EXERCISE OBJECTIVE: The answer must consist only of the lines in the records below from the line with "[00:00:00.60 to 00:00:00.90]" to the line with "[00:00:02.40 to 00:00:02.70]", both included, copied word for word with every picture left out.

(Beginning of LISTED ENTRIES)

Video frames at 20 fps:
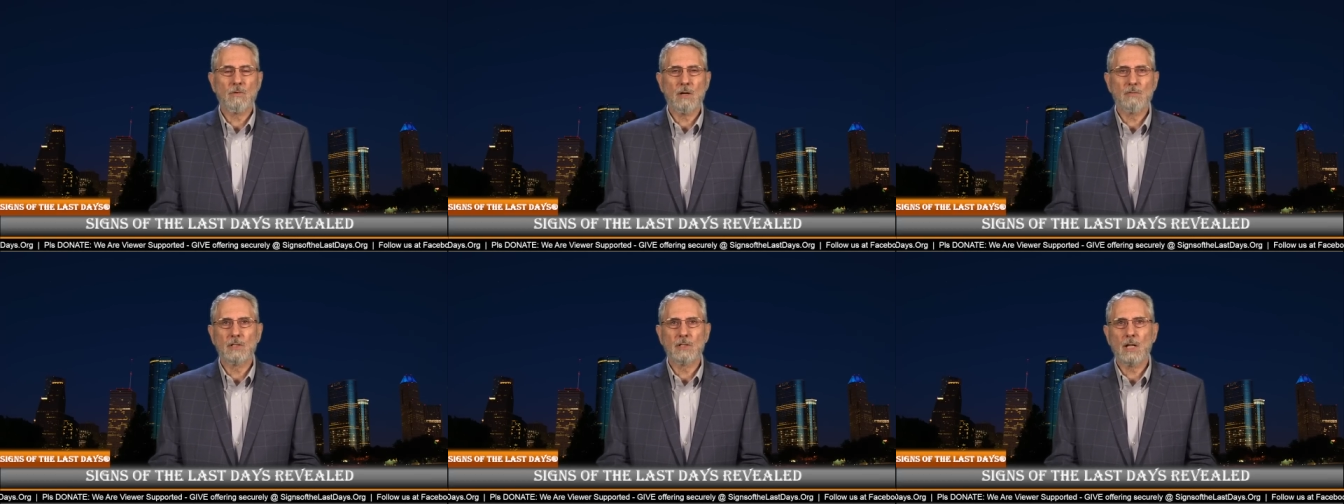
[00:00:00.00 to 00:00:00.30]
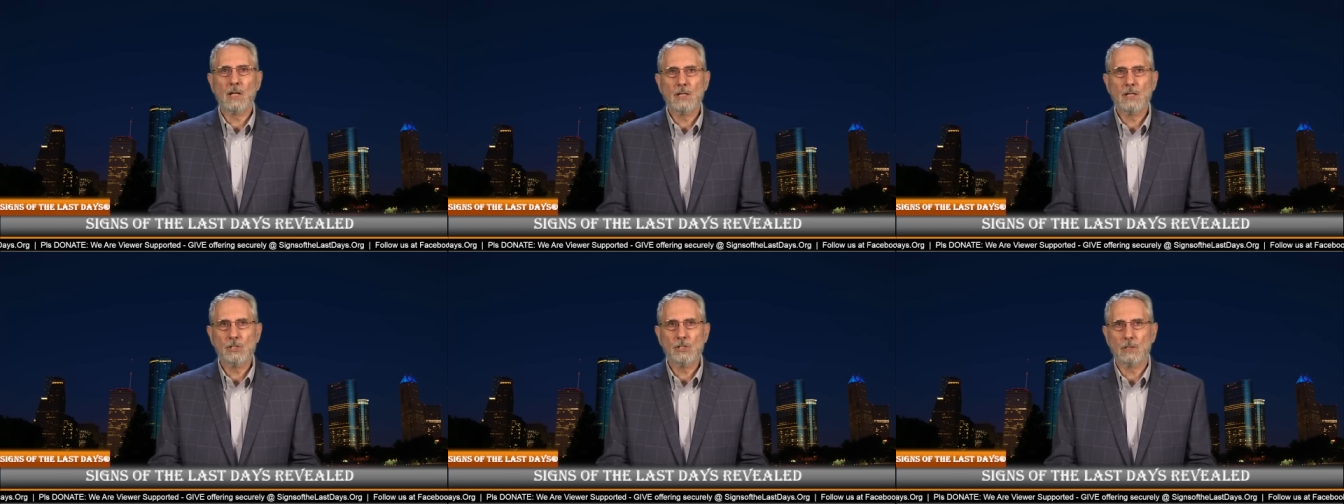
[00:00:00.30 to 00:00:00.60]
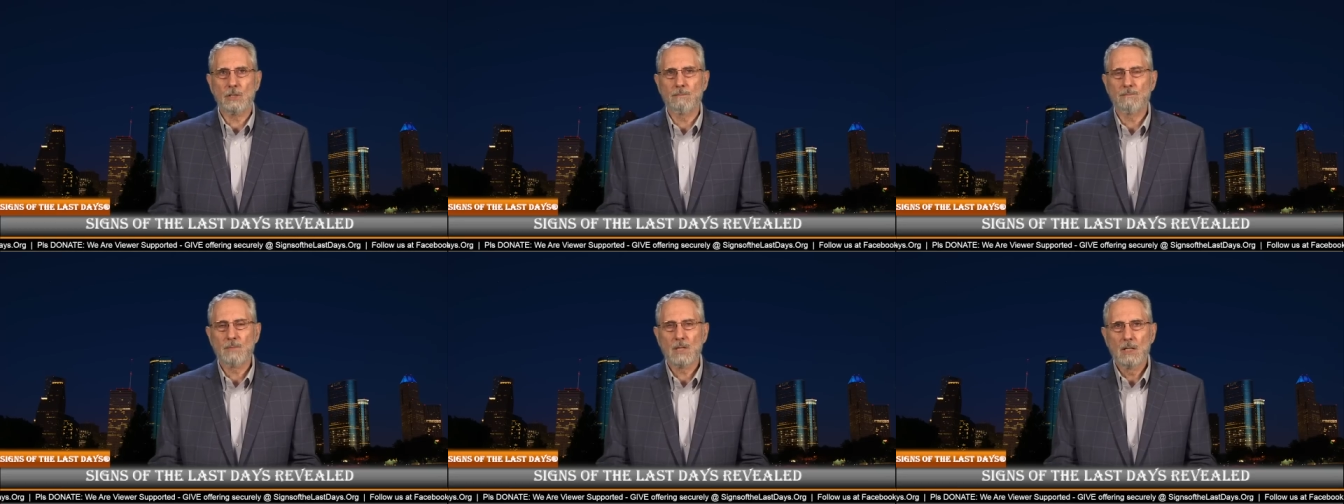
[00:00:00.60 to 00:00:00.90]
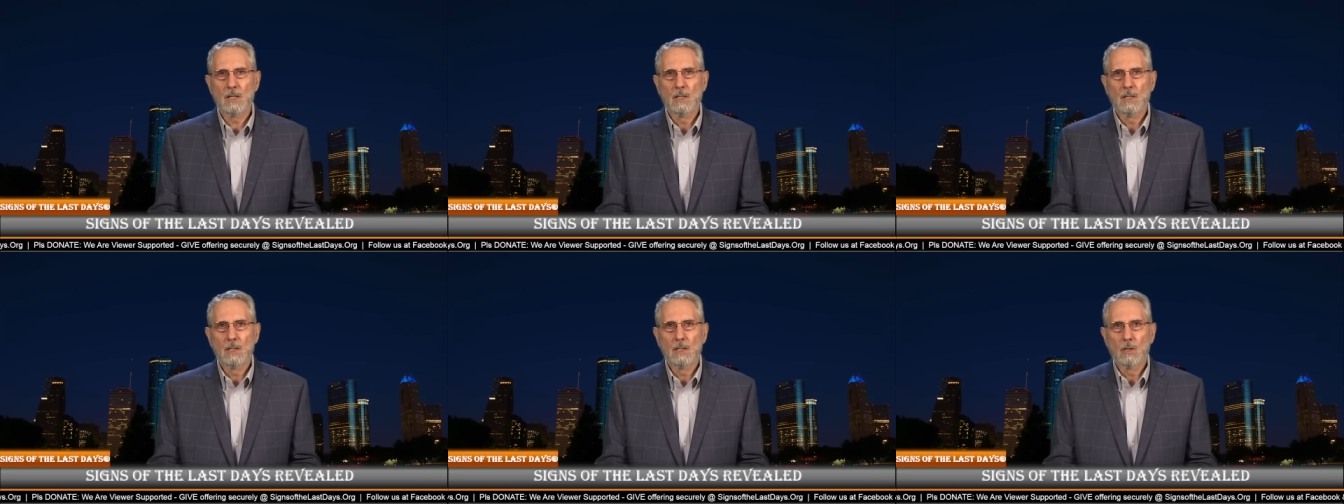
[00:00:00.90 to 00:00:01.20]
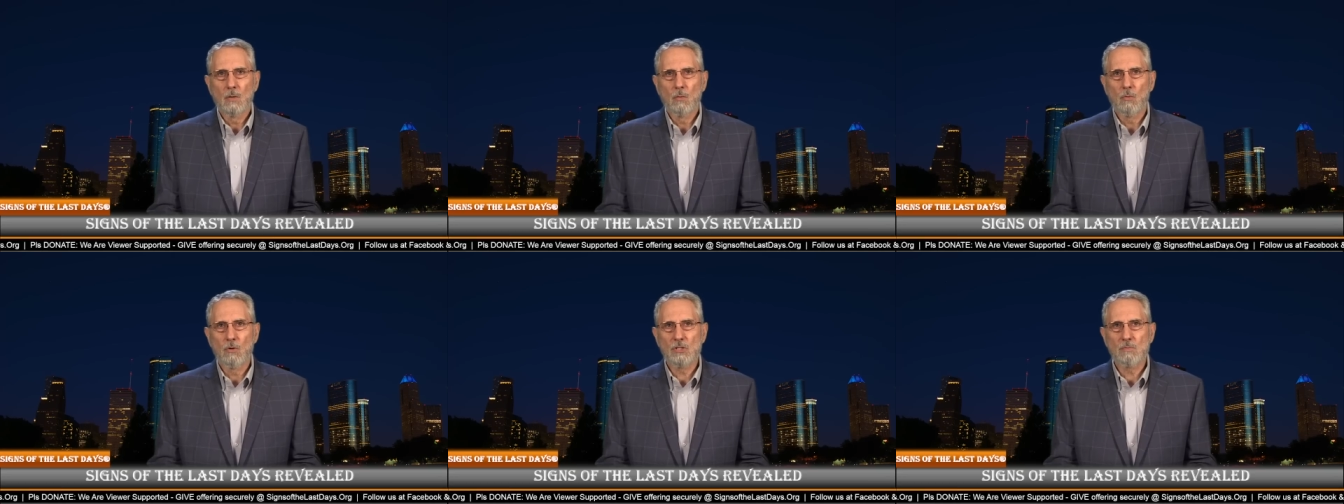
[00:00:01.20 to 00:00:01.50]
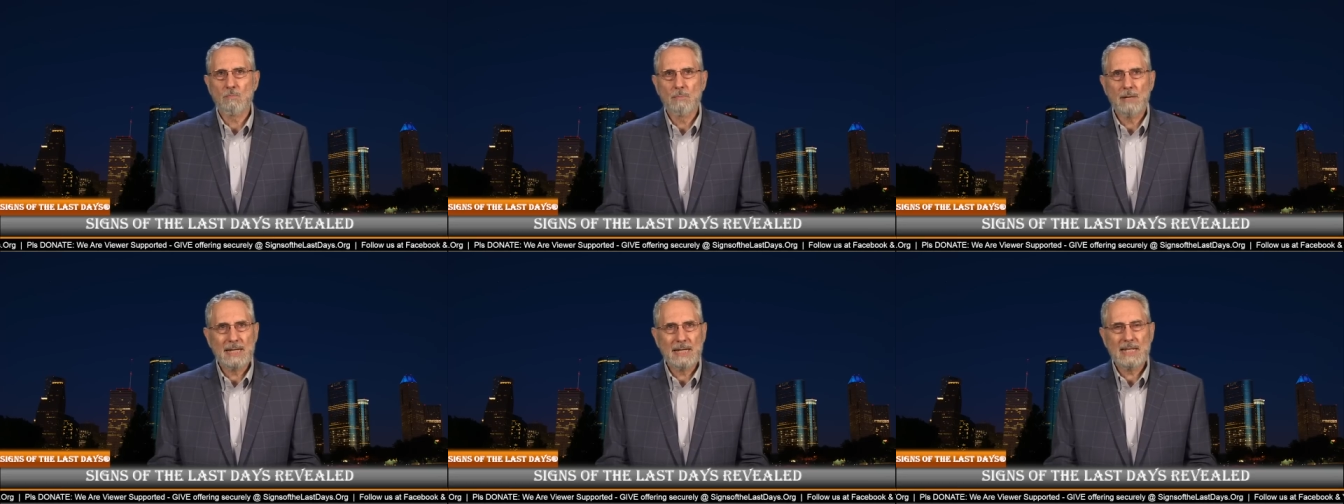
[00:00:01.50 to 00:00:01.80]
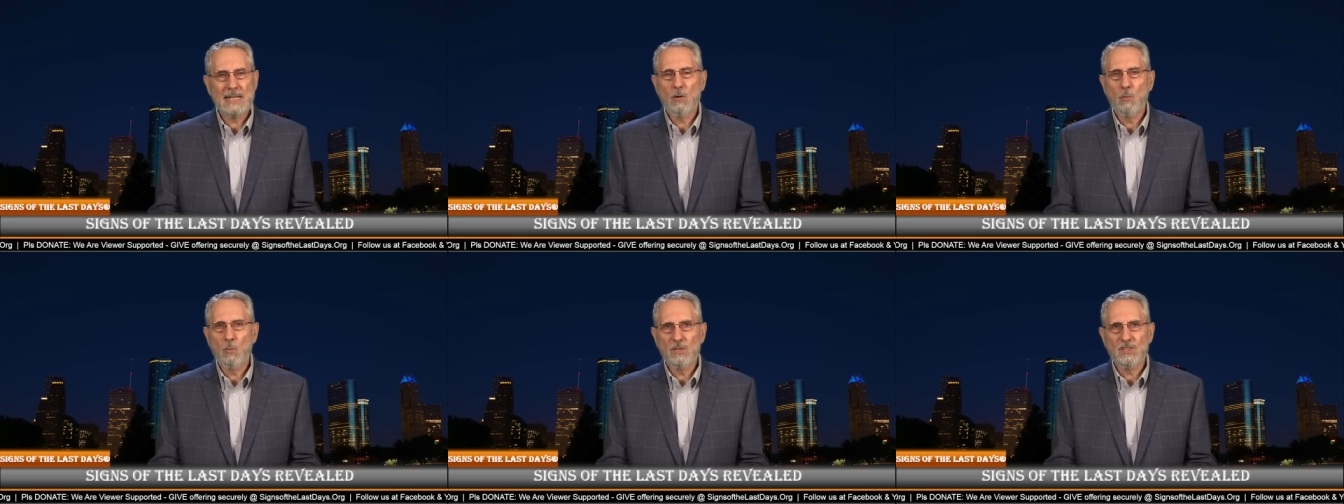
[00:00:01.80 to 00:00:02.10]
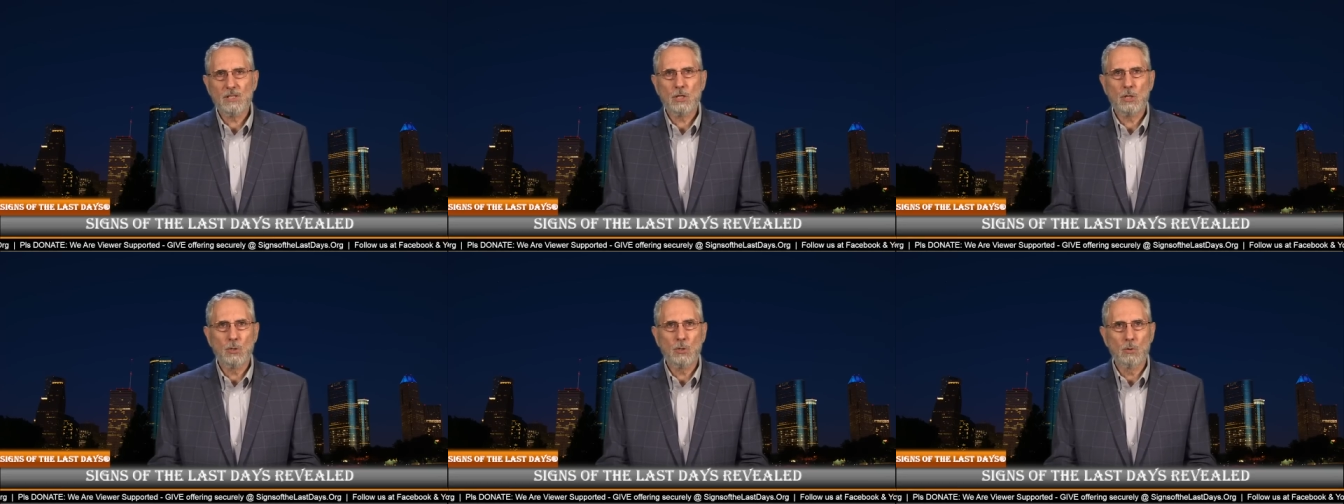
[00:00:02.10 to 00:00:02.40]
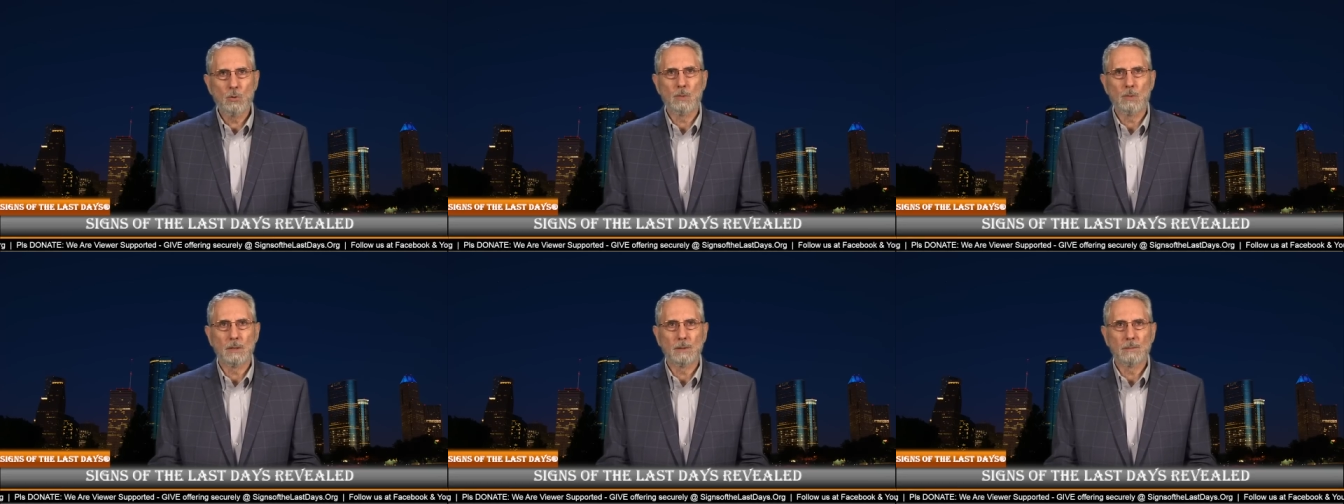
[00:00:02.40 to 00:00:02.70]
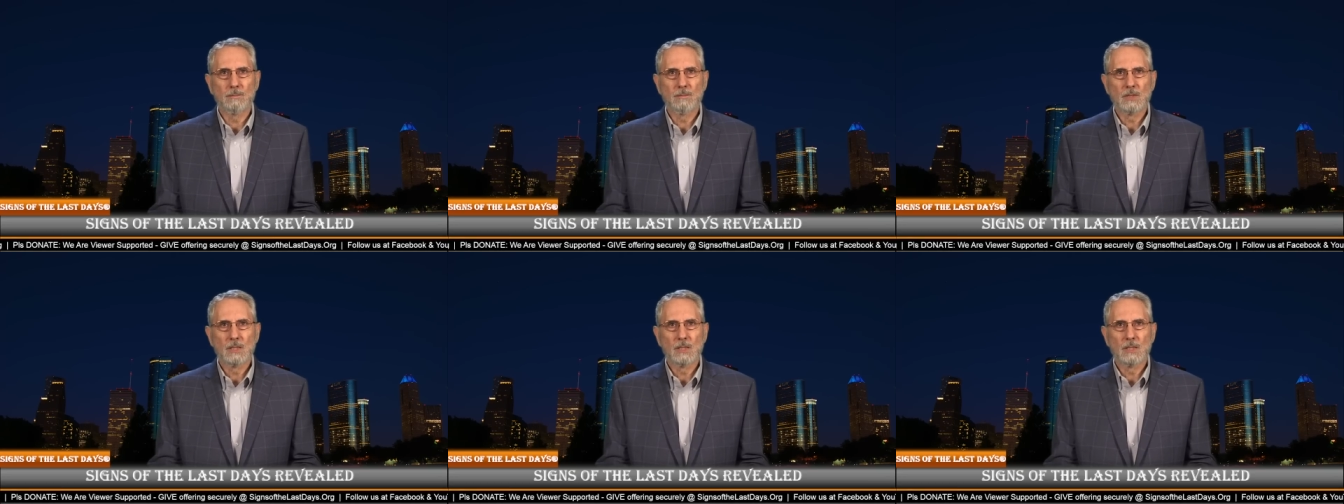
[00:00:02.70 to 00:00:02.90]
Revelation was meeting with Cuba,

(End of LISTED ENTRIES)

ANSWER TO THIS EXERCISE:
[00:00:00.60 to 00:00:00.90]
[00:00:00.90 to 00:00:01.20]
[00:00:01.20 to 00:00:01.50]
[00:00:01.50 to 00:00:01.80]
[00:00:01.80 to 00:00:02.10]
[00:00:02.10 to 00:00:02.40]
[00:00:02.40 to 00:00:02.70]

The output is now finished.